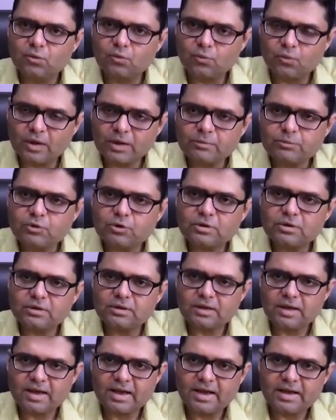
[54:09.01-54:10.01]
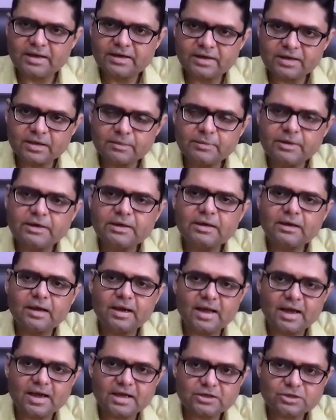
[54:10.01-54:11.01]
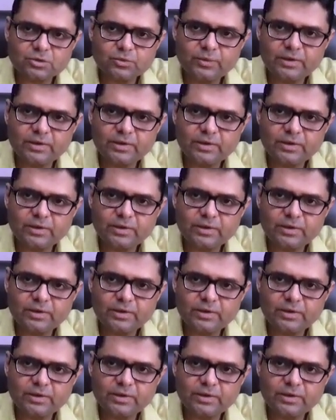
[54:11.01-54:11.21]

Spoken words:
One book I had recommended last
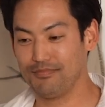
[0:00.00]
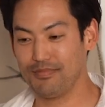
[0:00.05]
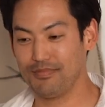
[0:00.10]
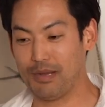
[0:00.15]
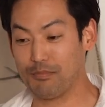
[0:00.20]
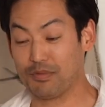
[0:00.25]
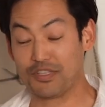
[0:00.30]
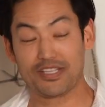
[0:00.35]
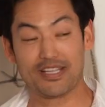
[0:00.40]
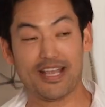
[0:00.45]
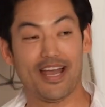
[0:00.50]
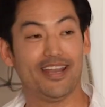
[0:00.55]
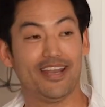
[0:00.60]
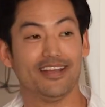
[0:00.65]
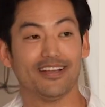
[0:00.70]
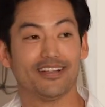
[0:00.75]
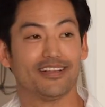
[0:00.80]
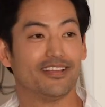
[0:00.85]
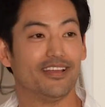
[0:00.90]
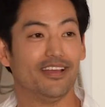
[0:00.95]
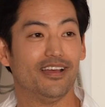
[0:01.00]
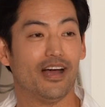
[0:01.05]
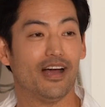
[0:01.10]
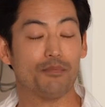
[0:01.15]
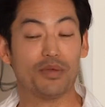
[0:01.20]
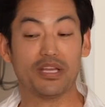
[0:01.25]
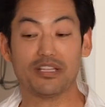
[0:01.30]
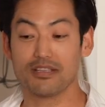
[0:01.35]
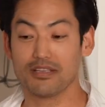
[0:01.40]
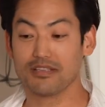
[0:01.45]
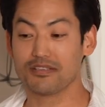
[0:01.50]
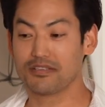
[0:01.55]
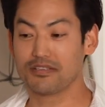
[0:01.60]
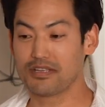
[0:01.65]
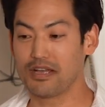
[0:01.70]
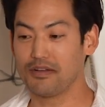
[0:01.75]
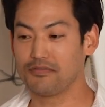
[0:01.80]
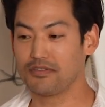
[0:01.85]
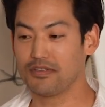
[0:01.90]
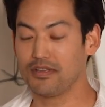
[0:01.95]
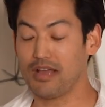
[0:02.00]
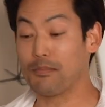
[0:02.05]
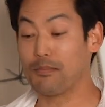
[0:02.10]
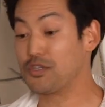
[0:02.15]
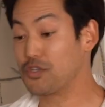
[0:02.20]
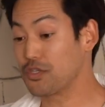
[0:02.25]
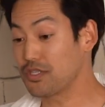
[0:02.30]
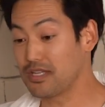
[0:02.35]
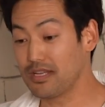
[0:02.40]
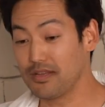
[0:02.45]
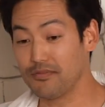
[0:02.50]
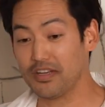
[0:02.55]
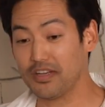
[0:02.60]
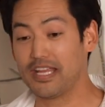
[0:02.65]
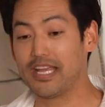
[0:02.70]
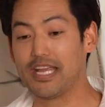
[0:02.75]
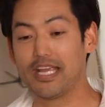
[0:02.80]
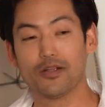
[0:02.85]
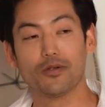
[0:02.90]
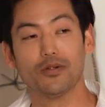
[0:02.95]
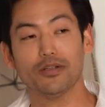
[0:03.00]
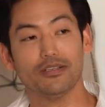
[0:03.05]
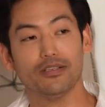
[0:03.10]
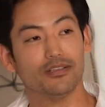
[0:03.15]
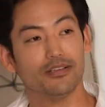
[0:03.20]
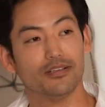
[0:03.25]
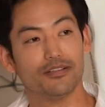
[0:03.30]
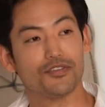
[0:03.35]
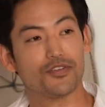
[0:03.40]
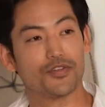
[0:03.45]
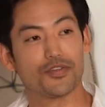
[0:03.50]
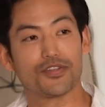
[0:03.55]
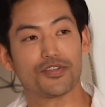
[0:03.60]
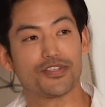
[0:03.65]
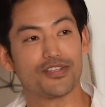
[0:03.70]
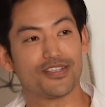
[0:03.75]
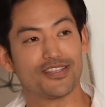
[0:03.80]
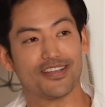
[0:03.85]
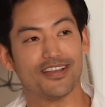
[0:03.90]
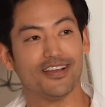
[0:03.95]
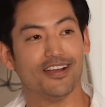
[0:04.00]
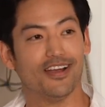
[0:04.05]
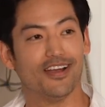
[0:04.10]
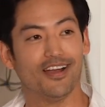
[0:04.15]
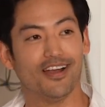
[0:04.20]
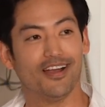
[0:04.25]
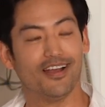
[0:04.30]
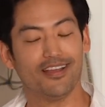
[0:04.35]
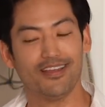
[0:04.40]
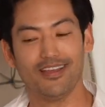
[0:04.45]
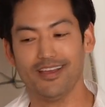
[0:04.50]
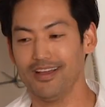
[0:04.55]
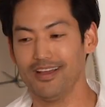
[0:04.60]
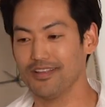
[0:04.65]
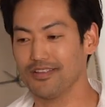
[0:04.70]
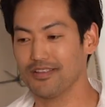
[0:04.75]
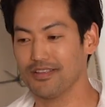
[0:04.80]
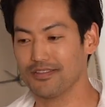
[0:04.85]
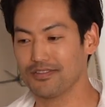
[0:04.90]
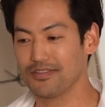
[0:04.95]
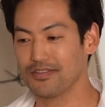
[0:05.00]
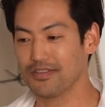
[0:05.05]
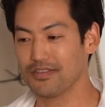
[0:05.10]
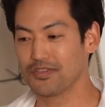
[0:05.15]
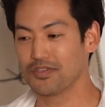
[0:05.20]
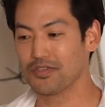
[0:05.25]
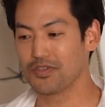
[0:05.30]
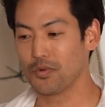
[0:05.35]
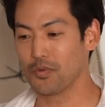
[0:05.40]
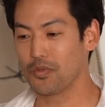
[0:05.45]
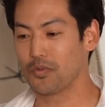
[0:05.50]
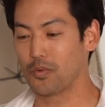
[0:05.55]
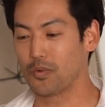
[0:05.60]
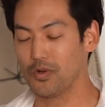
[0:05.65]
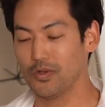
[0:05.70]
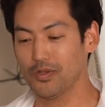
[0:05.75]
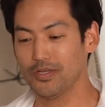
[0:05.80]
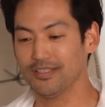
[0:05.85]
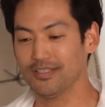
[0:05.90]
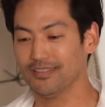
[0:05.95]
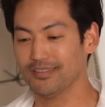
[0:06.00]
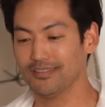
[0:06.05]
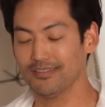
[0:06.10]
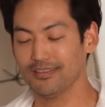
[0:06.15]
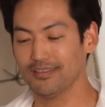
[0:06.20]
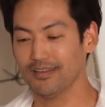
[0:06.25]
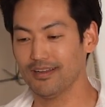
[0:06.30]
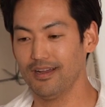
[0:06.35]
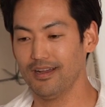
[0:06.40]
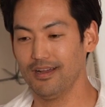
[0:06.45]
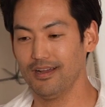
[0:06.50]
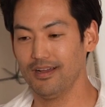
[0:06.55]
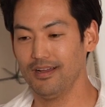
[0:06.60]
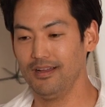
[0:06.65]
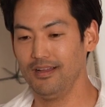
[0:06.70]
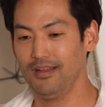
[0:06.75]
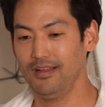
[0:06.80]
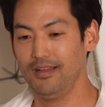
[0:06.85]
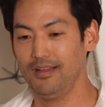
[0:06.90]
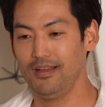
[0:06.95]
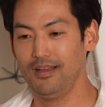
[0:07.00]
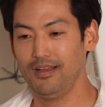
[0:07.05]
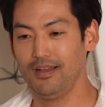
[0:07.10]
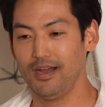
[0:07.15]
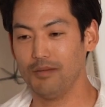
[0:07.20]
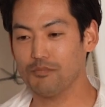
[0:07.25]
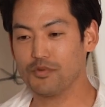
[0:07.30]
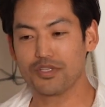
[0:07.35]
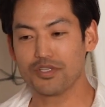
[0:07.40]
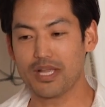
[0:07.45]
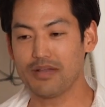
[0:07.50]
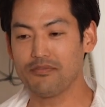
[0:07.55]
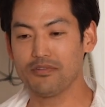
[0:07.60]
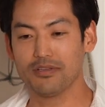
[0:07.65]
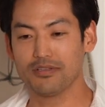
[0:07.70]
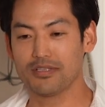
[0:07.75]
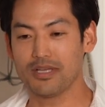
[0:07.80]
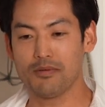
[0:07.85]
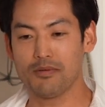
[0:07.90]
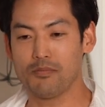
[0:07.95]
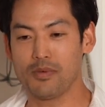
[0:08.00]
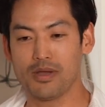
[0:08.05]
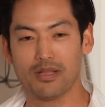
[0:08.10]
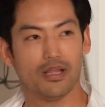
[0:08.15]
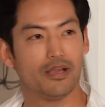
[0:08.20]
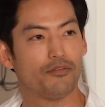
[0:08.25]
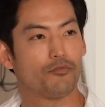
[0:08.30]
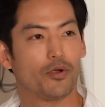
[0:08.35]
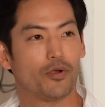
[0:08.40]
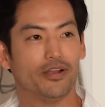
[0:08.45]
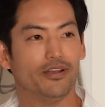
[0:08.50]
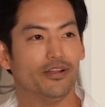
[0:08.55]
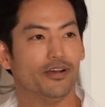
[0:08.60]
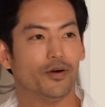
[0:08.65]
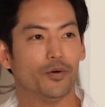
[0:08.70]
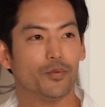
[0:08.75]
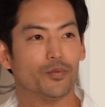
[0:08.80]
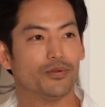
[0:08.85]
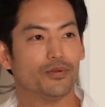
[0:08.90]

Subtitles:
I'm ecstatic. Yeah. I mean, it's tough to. I mean, just to even hear it, it's just. Yeah. It's so thrilling, and I'm just having a time of my life right now.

**AIM OF THE EXERCISE**
The reply must consist of the records, repeated exactly, minus any images.

**SOLVED PROBLEM**
[54:09.01-54:10.01]
[54:10.01-54:11.01]
[54:11.01-54:11.21]

Spoken words:
One book I had recommended last
[0:00.00]
[0:00.05]
[0:00.10]
[0:00.15]
[0:00.20]
[0:00.25]
[0:00.30]
[0:00.35]
[0:00.40]
[0:00.45]
[0:00.50]
[0:00.55]
[0:00.60]
[0:00.65]
[0:00.70]
[0:00.75]
[0:00.80]
[0:00.85]
[0:00.90]
[0:00.95]
[0:01.00]
[0:01.05]
[0:01.10]
[0:01.15]
[0:01.20]
[0:01.25]
[0:01.30]
[0:01.35]
[0:01.40]
[0:01.45]
[0:01.50]
[0:01.55]
[0:01.60]
[0:01.65]
[0:01.70]
[0:01.75]
[0:01.80]
[0:01.85]
[0:01.90]
[0:01.95]
[0:02.00]
[0:02.05]
[0:02.10]
[0:02.15]
[0:02.20]
[0:02.25]
[0:02.30]
[0:02.35]
[0:02.40]
[0:02.45]
[0:02.50]
[0:02.55]
[0:02.60]
[0:02.65]
[0:02.70]
[0:02.75]
[0:02.80]
[0:02.85]
[0:02.90]
[0:02.95]
[0:03.00]
[0:03.05]
[0:03.10]
[0:03.15]
[0:03.20]
[0:03.25]
[0:03.30]
[0:03.35]
[0:03.40]
[0:03.45]
[0:03.50]
[0:03.55]
[0:03.60]
[0:03.65]
[0:03.70]
[0:03.75]
[0:03.80]
[0:03.85]
[0:03.90]
[0:03.95]
[0:04.00]
[0:04.05]
[0:04.10]
[0:04.15]
[0:04.20]
[0:04.25]
[0:04.30]
[0:04.35]
[0:04.40]
[0:04.45]
[0:04.50]
[0:04.55]
[0:04.60]
[0:04.65]
[0:04.70]
[0:04.75]
[0:04.80]
[0:04.85]
[0:04.90]
[0:04.95]
[0:05.00]
[0:05.05]
[0:05.10]
[0:05.15]
[0:05.20]
[0:05.25]
[0:05.30]
[0:05.35]
[0:05.40]
[0:05.45]
[0:05.50]
[0:05.55]
[0:05.60]
[0:05.65]
[0:05.70]
[0:05.75]
[0:05.80]
[0:05.85]
[0:05.90]
[0:05.95]
[0:06.00]
[0:06.05]
[0:06.10]
[0:06.15]
[0:06.20]
[0:06.25]
[0:06.30]
[0:06.35]
[0:06.40]
[0:06.45]
[0:06.50]
[0:06.55]
[0:06.60]
[0:06.65]
[0:06.70]
[0:06.75]
[0:06.80]
[0:06.85]
[0:06.90]
[0:06.95]
[0:07.00]
[0:07.05]
[0:07.10]
[0:07.15]
[0:07.20]
[0:07.25]
[0:07.30]
[0:07.35]
[0:07.40]
[0:07.45]
[0:07.50]
[0:07.55]
[0:07.60]
[0:07.65]
[0:07.70]
[0:07.75]
[0:07.80]
[0:07.85]
[0:07.90]
[0:07.95]
[0:08.00]
[0:08.05]
[0:08.10]
[0:08.15]
[0:08.20]
[0:08.25]
[0:08.30]
[0:08.35]
[0:08.40]
[0:08.45]
[0:08.50]
[0:08.55]
[0:08.60]
[0:08.65]
[0:08.70]
[0:08.75]
[0:08.80]
[0:08.85]
[0:08.90]

Subtitles:
I'm ecstatic. Yeah. I mean, it's tough to. I mean, just to even hear it, it's just. Yeah. It's so thrilling, and I'm just having a time of my life right now.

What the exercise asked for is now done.